- **What is required**: Repeat the material exactly, every line of it.

- **Data**:
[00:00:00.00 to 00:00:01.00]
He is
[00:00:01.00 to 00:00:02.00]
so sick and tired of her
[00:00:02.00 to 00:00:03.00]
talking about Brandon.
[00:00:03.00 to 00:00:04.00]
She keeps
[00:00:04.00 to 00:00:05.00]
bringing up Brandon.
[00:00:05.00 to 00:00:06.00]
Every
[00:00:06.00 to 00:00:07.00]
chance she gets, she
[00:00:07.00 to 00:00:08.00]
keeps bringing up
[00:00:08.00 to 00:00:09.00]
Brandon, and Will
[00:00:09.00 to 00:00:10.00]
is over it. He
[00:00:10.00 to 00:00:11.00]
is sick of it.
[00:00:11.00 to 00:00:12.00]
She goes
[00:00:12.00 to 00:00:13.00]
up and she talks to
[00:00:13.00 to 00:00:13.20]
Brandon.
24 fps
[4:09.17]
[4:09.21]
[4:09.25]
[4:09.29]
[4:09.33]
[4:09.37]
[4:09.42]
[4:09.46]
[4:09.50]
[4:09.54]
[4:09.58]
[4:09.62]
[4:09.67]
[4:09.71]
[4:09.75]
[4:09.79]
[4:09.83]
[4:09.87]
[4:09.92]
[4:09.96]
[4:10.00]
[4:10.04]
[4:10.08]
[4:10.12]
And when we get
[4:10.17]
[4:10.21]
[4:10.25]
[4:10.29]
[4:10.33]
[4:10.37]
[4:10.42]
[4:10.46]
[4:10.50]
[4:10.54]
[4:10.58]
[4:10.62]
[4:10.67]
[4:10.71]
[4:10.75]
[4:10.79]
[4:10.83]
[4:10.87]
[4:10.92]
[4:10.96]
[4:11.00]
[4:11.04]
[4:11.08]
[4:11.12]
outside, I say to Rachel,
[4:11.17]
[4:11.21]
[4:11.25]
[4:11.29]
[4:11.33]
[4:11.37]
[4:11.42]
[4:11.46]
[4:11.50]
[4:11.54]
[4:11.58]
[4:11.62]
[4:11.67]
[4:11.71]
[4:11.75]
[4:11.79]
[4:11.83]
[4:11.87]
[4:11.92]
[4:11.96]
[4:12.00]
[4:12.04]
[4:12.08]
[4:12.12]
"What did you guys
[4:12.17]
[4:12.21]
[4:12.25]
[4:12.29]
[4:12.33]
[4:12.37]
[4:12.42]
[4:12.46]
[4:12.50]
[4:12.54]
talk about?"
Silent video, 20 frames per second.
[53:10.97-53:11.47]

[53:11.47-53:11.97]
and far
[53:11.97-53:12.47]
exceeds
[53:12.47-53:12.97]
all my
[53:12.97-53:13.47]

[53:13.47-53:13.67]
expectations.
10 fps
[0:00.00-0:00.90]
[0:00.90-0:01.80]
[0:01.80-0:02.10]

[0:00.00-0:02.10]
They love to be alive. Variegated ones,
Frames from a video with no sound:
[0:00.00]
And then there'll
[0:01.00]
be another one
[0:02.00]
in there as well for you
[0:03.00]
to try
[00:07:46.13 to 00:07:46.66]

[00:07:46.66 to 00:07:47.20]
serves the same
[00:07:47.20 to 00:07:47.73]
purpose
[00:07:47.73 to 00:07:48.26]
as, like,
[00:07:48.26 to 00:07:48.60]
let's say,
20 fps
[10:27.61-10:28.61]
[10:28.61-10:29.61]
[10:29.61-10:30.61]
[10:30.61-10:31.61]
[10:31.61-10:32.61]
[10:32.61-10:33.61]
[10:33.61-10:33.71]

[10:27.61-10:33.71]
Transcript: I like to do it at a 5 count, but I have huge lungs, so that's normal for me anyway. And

- **Result of the task**:
[00:00:00.00 to 00:00:01.00]
He is
[00:00:01.00 to 00:00:02.00]
so sick and tired of her
[00:00:02.00 to 00:00:03.00]
talking about Brandon.
[00:00:03.00 to 00:00:04.00]
She keeps
[00:00:04.00 to 00:00:05.00]
bringing up Brandon.
[00:00:05.00 to 00:00:06.00]
Every
[00:00:06.00 to 00:00:07.00]
chance she gets, she
[00:00:07.00 to 00:00:08.00]
keeps bringing up
[00:00:08.00 to 00:00:09.00]
Brandon, and Will
[00:00:09.00 to 00:00:10.00]
is over it. He
[00:00:10.00 to 00:00:11.00]
is sick of it.
[00:00:11.00 to 00:00:12.00]
She goes
[00:00:12.00 to 00:00:13.00]
up and she talks to
[00:00:13.00 to 00:00:13.20]
Brandon.
24 fps
[4:09.17]
[4:09.21]
[4:09.25]
[4:09.29]
[4:09.33]
[4:09.37]
[4:09.42]
[4:09.46]
[4:09.50]
[4:09.54]
[4:09.58]
[4:09.62]
[4:09.67]
[4:09.71]
[4:09.75]
[4:09.79]
[4:09.83]
[4:09.87]
[4:09.92]
[4:09.96]
[4:10.00]
[4:10.04]
[4:10.08]
[4:10.12]
And when we get
[4:10.17]
[4:10.21]
[4:10.25]
[4:10.29]
[4:10.33]
[4:10.37]
[4:10.42]
[4:10.46]
[4:10.50]
[4:10.54]
[4:10.58]
[4:10.62]
[4:10.67]
[4:10.71]
[4:10.75]
[4:10.79]
[4:10.83]
[4:10.87]
[4:10.92]
[4:10.96]
[4:11.00]
[4:11.04]
[4:11.08]
[4:11.12]
outside, I say to Rachel,
[4:11.17]
[4:11.21]
[4:11.25]
[4:11.29]
[4:11.33]
[4:11.37]
[4:11.42]
[4:11.46]
[4:11.50]
[4:11.54]
[4:11.58]
[4:11.62]
[4:11.67]
[4:11.71]
[4:11.75]
[4:11.79]
[4:11.83]
[4:11.87]
[4:11.92]
[4:11.96]
[4:12.00]
[4:12.04]
[4:12.08]
[4:12.12]
"What did you guys
[4:12.17]
[4:12.21]
[4:12.25]
[4:12.29]
[4:12.33]
[4:12.37]
[4:12.42]
[4:12.46]
[4:12.50]
[4:12.54]
talk about?"
Silent video, 20 frames per second.
[53:10.97-53:11.47]

[53:11.47-53:11.97]
and far
[53:11.97-53:12.47]
exceeds
[53:12.47-53:12.97]
all my
[53:12.97-53:13.47]

[53:13.47-53:13.67]
expectations.
10 fps
[0:00.00-0:00.90]
[0:00.90-0:01.80]
[0:01.80-0:02.10]

[0:00.00-0:02.10]
They love to be alive. Variegated ones,
Frames from a video with no sound:
[0:00.00]
And then there'll
[0:01.00]
be another one
[0:02.00]
in there as well for you
[0:03.00]
to try
[00:07:46.13 to 00:07:46.66]

[00:07:46.66 to 00:07:47.20]
serves the same
[00:07:47.20 to 00:07:47.73]
purpose
[00:07:47.73 to 00:07:48.26]
as, like,
[00:07:48.26 to 00:07:48.60]
let's say,
20 fps
[10:27.61-10:28.61]
[10:28.61-10:29.61]
[10:29.61-10:30.61]
[10:30.61-10:31.61]
[10:31.61-10:32.61]
[10:32.61-10:33.61]
[10:33.61-10:33.71]

[10:27.61-10:33.71]
Transcript: I like to do it at a 5 count, but I have huge lungs, so that's normal for me anyway. And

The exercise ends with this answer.